• [Try it]
The result should be an exact copy of every record, with no pictures kept.
---
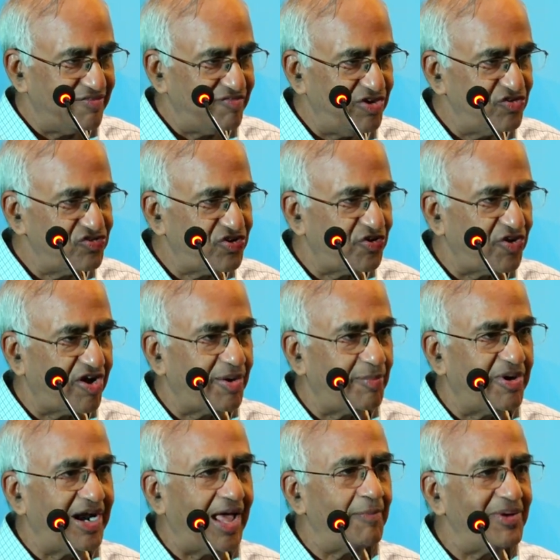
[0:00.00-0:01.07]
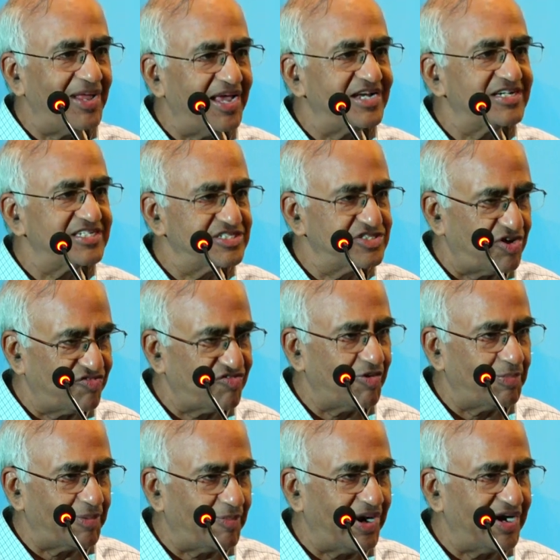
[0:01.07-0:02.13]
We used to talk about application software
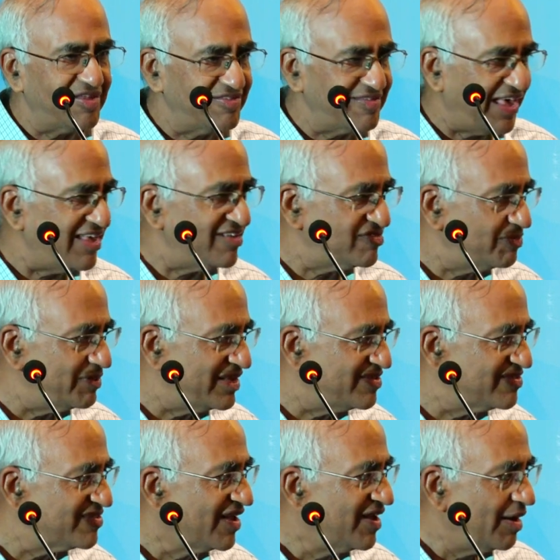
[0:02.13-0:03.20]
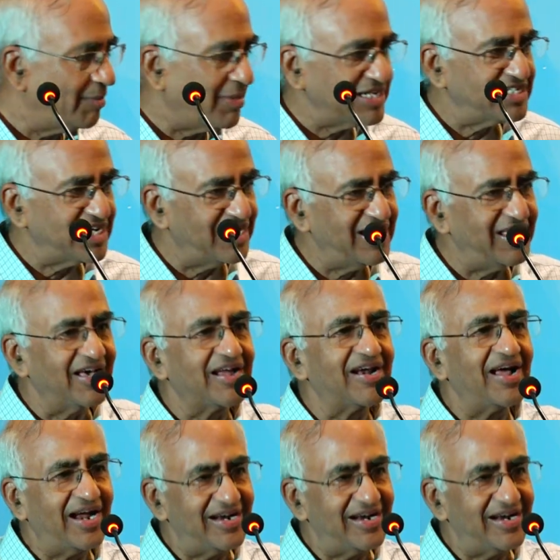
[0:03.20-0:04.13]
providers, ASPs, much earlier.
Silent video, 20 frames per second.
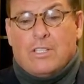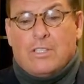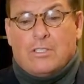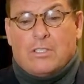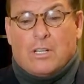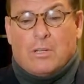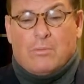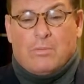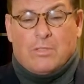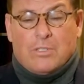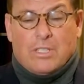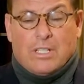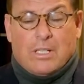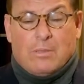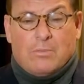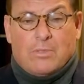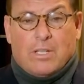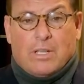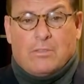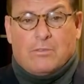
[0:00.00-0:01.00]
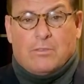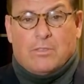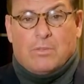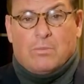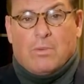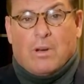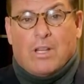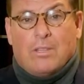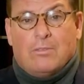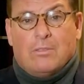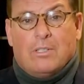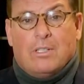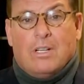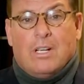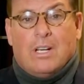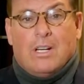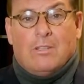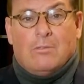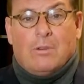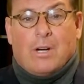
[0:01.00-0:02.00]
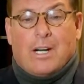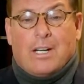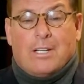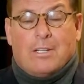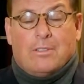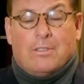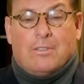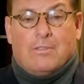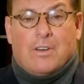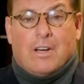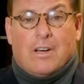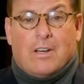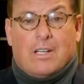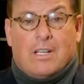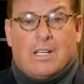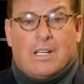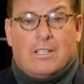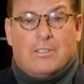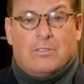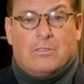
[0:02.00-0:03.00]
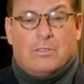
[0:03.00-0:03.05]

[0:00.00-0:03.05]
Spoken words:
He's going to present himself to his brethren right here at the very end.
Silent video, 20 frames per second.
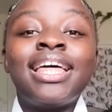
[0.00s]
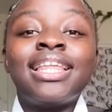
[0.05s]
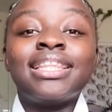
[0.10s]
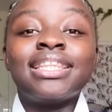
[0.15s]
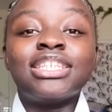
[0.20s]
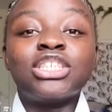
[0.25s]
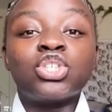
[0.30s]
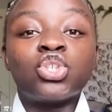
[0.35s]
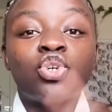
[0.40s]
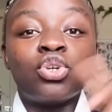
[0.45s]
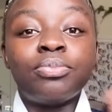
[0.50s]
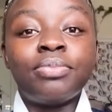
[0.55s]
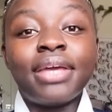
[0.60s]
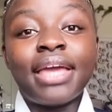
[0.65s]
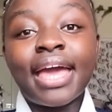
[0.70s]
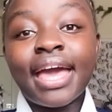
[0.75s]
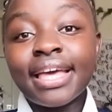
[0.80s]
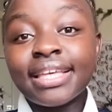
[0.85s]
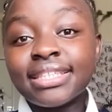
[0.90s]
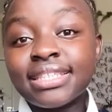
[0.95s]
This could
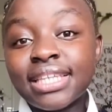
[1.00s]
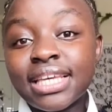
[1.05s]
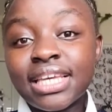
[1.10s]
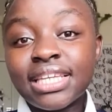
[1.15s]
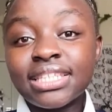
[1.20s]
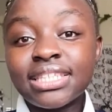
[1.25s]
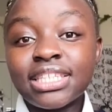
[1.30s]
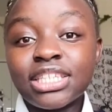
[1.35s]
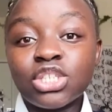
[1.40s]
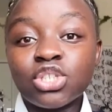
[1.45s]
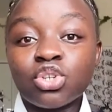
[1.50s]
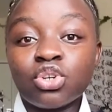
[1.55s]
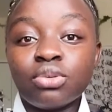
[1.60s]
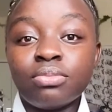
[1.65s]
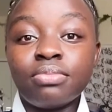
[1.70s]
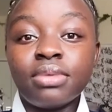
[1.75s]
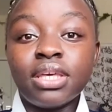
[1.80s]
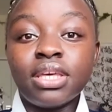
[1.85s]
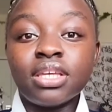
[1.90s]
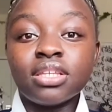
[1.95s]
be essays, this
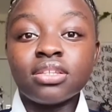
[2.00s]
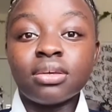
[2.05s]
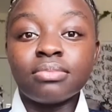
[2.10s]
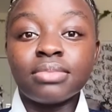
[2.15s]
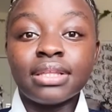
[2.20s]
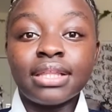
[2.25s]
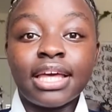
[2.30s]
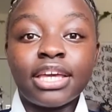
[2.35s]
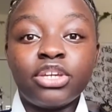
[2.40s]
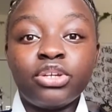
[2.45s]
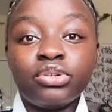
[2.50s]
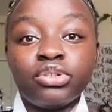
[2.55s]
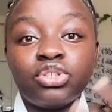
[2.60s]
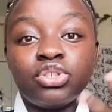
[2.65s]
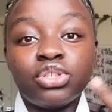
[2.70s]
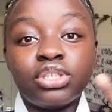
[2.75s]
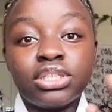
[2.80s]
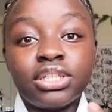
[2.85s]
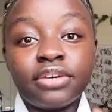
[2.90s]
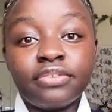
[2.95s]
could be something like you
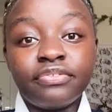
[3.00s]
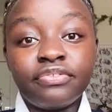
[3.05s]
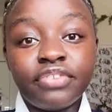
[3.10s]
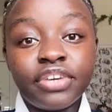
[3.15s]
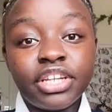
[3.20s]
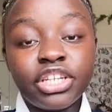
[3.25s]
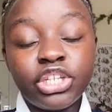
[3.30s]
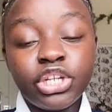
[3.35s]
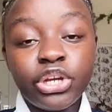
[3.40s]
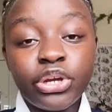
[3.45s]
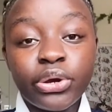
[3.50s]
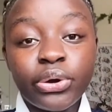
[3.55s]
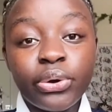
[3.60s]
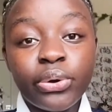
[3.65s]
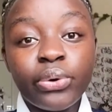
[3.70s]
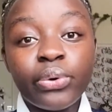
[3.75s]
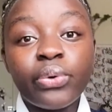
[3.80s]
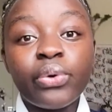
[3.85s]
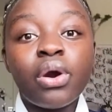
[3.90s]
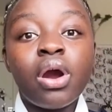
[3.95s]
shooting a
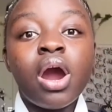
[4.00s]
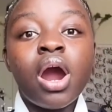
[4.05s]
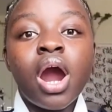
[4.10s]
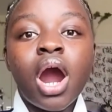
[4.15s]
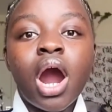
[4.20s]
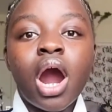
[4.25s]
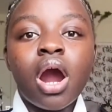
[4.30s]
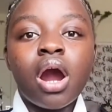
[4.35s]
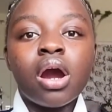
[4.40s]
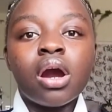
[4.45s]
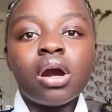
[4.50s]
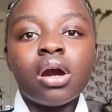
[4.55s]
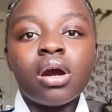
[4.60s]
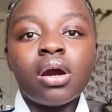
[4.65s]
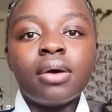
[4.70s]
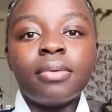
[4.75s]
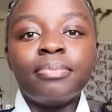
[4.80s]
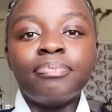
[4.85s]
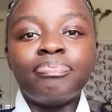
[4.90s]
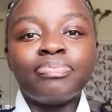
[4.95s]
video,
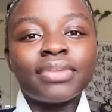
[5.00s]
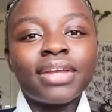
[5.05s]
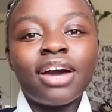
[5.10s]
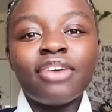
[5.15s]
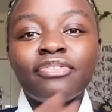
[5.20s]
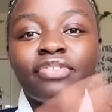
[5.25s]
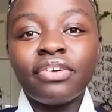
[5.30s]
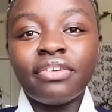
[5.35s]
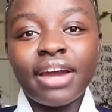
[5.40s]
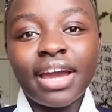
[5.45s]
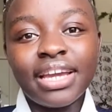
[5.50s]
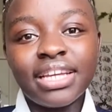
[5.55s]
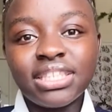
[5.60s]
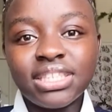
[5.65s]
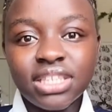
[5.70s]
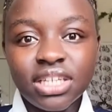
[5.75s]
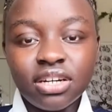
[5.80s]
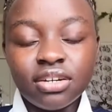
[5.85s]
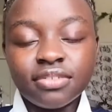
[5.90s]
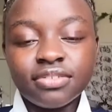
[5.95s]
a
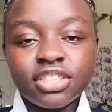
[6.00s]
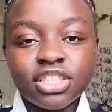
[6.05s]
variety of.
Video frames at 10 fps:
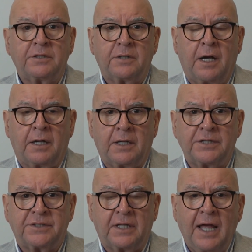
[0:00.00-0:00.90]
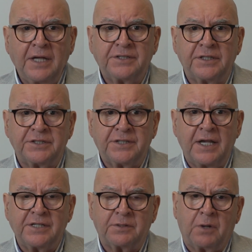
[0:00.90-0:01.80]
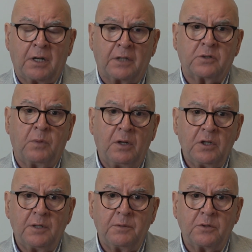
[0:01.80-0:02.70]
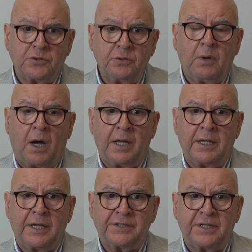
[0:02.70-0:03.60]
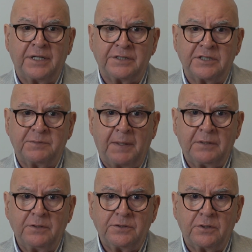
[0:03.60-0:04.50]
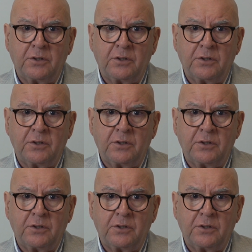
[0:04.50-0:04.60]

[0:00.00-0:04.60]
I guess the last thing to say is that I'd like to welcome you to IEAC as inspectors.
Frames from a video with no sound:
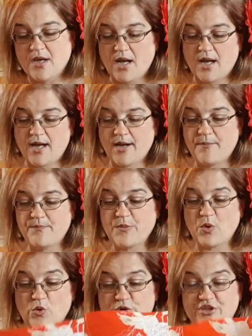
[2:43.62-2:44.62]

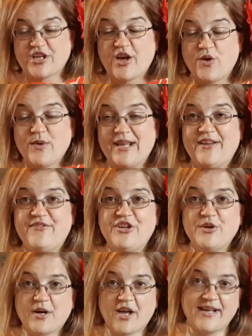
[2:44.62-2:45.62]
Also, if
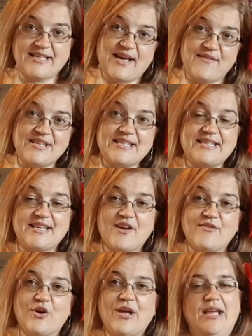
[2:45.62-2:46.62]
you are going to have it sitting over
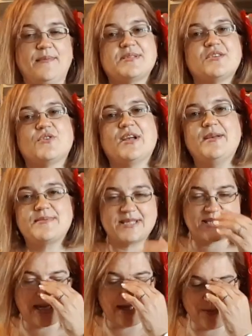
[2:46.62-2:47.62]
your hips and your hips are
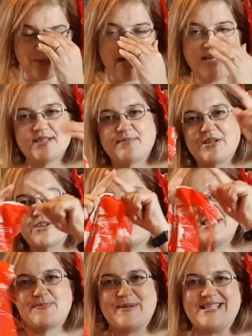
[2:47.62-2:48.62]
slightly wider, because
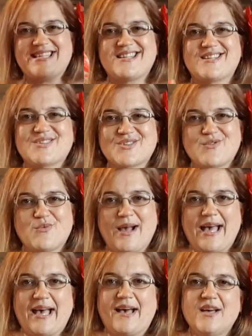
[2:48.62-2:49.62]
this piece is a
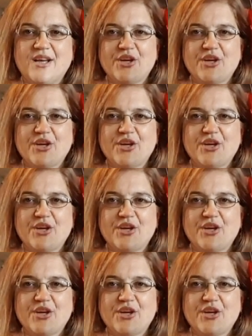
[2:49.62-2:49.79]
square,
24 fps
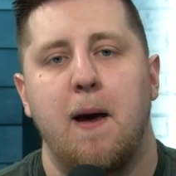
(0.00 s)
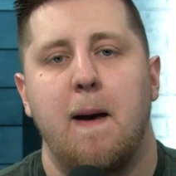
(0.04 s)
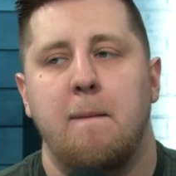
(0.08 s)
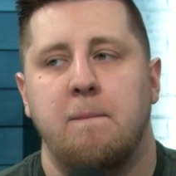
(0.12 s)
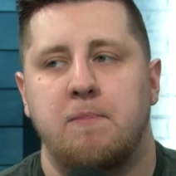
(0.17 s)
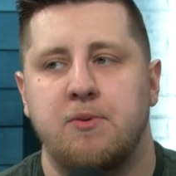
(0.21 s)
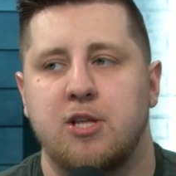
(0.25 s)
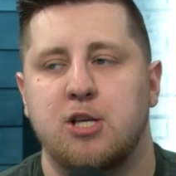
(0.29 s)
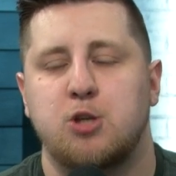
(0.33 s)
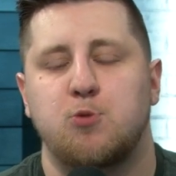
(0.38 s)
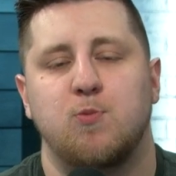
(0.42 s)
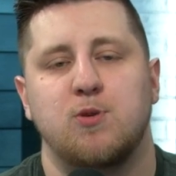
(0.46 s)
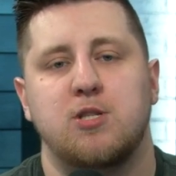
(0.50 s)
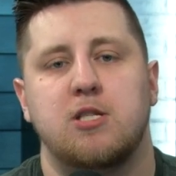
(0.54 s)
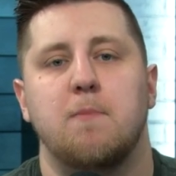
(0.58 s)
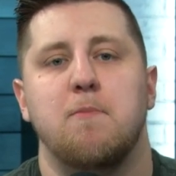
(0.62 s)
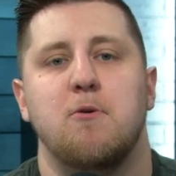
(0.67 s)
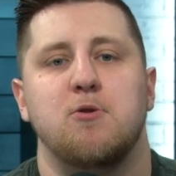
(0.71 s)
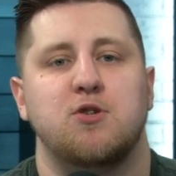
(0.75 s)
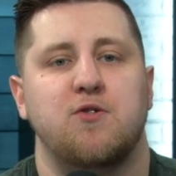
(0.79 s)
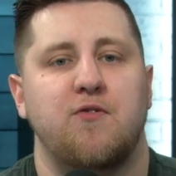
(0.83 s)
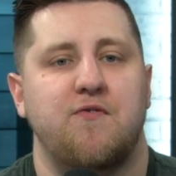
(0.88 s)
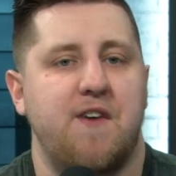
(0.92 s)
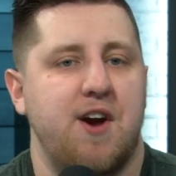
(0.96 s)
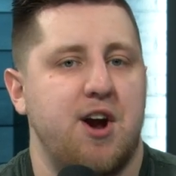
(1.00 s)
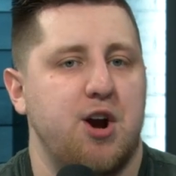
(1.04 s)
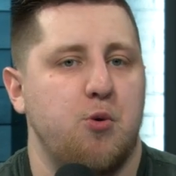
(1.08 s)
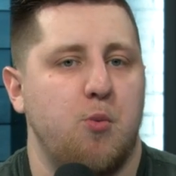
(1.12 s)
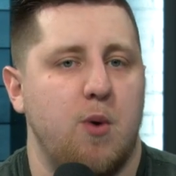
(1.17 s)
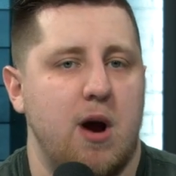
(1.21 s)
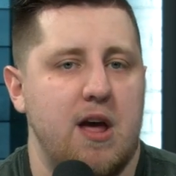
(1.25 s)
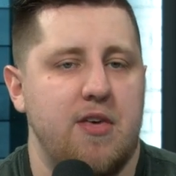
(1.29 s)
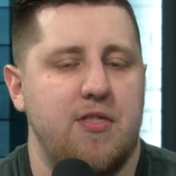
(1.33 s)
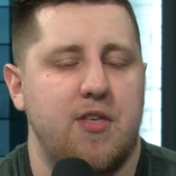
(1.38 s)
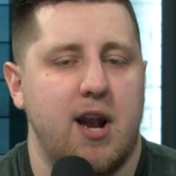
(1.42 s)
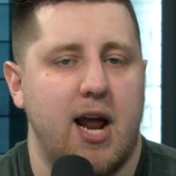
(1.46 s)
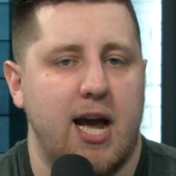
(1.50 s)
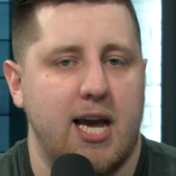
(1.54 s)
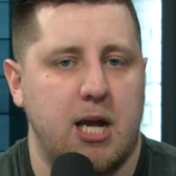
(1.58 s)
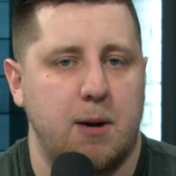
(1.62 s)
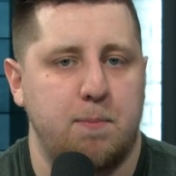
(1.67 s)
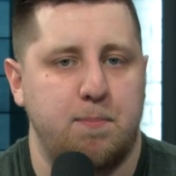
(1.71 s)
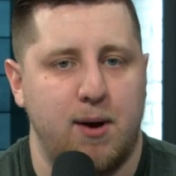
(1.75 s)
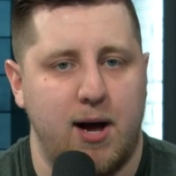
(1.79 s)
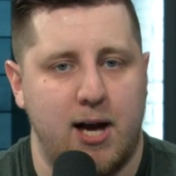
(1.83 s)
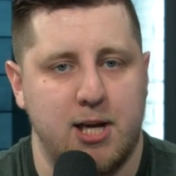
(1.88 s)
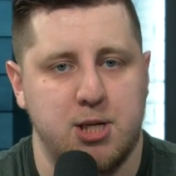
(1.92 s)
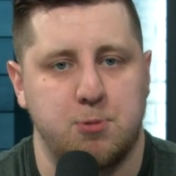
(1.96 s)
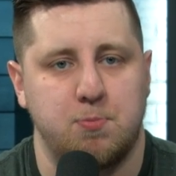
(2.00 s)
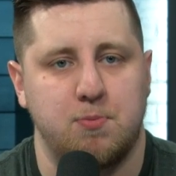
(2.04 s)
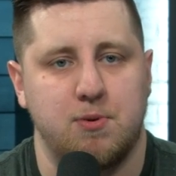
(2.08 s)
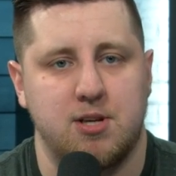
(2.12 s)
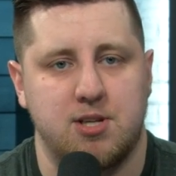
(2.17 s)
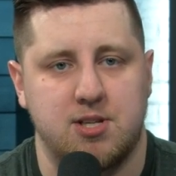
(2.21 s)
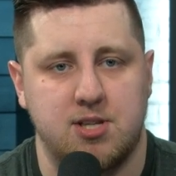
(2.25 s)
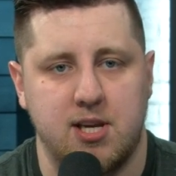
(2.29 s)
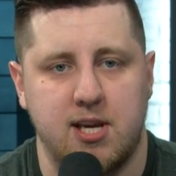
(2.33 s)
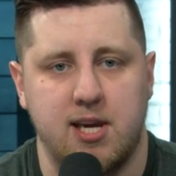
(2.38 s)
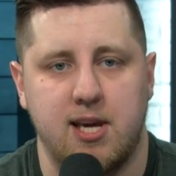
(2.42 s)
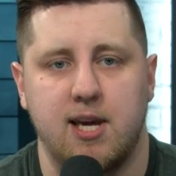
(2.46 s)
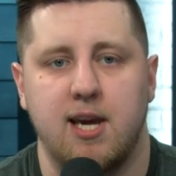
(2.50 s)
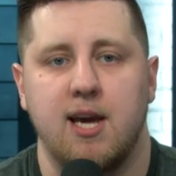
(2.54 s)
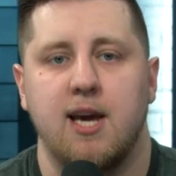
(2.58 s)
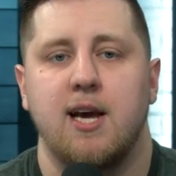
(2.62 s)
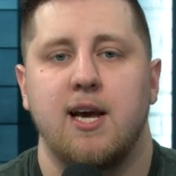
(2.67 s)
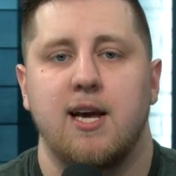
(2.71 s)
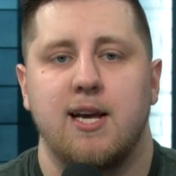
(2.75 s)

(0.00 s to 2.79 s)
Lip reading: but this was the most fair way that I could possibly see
---
• [Task solution]
[0:00.00-0:01.07]
[0:01.07-0:02.13]
We used to talk about application software
[0:02.13-0:03.20]
[0:03.20-0:04.13]
providers, ASPs, much earlier.
Silent video, 20 frames per second.
[0:00.00-0:01.00]
[0:01.00-0:02.00]
[0:02.00-0:03.00]
[0:03.00-0:03.05]

[0:00.00-0:03.05]
Spoken words:
He's going to present himself to his brethren right here at the very end.
Silent video, 20 frames per second.
[0.00s]
[0.05s]
[0.10s]
[0.15s]
[0.20s]
[0.25s]
[0.30s]
[0.35s]
[0.40s]
[0.45s]
[0.50s]
[0.55s]
[0.60s]
[0.65s]
[0.70s]
[0.75s]
[0.80s]
[0.85s]
[0.90s]
[0.95s]
This could
[1.00s]
[1.05s]
[1.10s]
[1.15s]
[1.20s]
[1.25s]
[1.30s]
[1.35s]
[1.40s]
[1.45s]
[1.50s]
[1.55s]
[1.60s]
[1.65s]
[1.70s]
[1.75s]
[1.80s]
[1.85s]
[1.90s]
[1.95s]
be essays, this
[2.00s]
[2.05s]
[2.10s]
[2.15s]
[2.20s]
[2.25s]
[2.30s]
[2.35s]
[2.40s]
[2.45s]
[2.50s]
[2.55s]
[2.60s]
[2.65s]
[2.70s]
[2.75s]
[2.80s]
[2.85s]
[2.90s]
[2.95s]
could be something like you
[3.00s]
[3.05s]
[3.10s]
[3.15s]
[3.20s]
[3.25s]
[3.30s]
[3.35s]
[3.40s]
[3.45s]
[3.50s]
[3.55s]
[3.60s]
[3.65s]
[3.70s]
[3.75s]
[3.80s]
[3.85s]
[3.90s]
[3.95s]
shooting a
[4.00s]
[4.05s]
[4.10s]
[4.15s]
[4.20s]
[4.25s]
[4.30s]
[4.35s]
[4.40s]
[4.45s]
[4.50s]
[4.55s]
[4.60s]
[4.65s]
[4.70s]
[4.75s]
[4.80s]
[4.85s]
[4.90s]
[4.95s]
video,
[5.00s]
[5.05s]
[5.10s]
[5.15s]
[5.20s]
[5.25s]
[5.30s]
[5.35s]
[5.40s]
[5.45s]
[5.50s]
[5.55s]
[5.60s]
[5.65s]
[5.70s]
[5.75s]
[5.80s]
[5.85s]
[5.90s]
[5.95s]
a
[6.00s]
[6.05s]
variety of.
Video frames at 10 fps:
[0:00.00-0:00.90]
[0:00.90-0:01.80]
[0:01.80-0:02.70]
[0:02.70-0:03.60]
[0:03.60-0:04.50]
[0:04.50-0:04.60]

[0:00.00-0:04.60]
I guess the last thing to say is that I'd like to welcome you to IEAC as inspectors.
Frames from a video with no sound:
[2:43.62-2:44.62]

[2:44.62-2:45.62]
Also, if
[2:45.62-2:46.62]
you are going to have it sitting over
[2:46.62-2:47.62]
your hips and your hips are
[2:47.62-2:48.62]
slightly wider, because
[2:48.62-2:49.62]
this piece is a
[2:49.62-2:49.79]
square,
24 fps
(0.00 s)
(0.04 s)
(0.08 s)
(0.12 s)
(0.17 s)
(0.21 s)
(0.25 s)
(0.29 s)
(0.33 s)
(0.38 s)
(0.42 s)
(0.46 s)
(0.50 s)
(0.54 s)
(0.58 s)
(0.62 s)
(0.67 s)
(0.71 s)
(0.75 s)
(0.79 s)
(0.83 s)
(0.88 s)
(0.92 s)
(0.96 s)
(1.00 s)
(1.04 s)
(1.08 s)
(1.12 s)
(1.17 s)
(1.21 s)
(1.25 s)
(1.29 s)
(1.33 s)
(1.38 s)
(1.42 s)
(1.46 s)
(1.50 s)
(1.54 s)
(1.58 s)
(1.62 s)
(1.67 s)
(1.71 s)
(1.75 s)
(1.79 s)
(1.83 s)
(1.88 s)
(1.92 s)
(1.96 s)
(2.00 s)
(2.04 s)
(2.08 s)
(2.12 s)
(2.17 s)
(2.21 s)
(2.25 s)
(2.29 s)
(2.33 s)
(2.38 s)
(2.42 s)
(2.46 s)
(2.50 s)
(2.54 s)
(2.58 s)
(2.62 s)
(2.67 s)
(2.71 s)
(2.75 s)

(0.00 s to 2.79 s)
Lip reading: but this was the most fair way that I could possibly see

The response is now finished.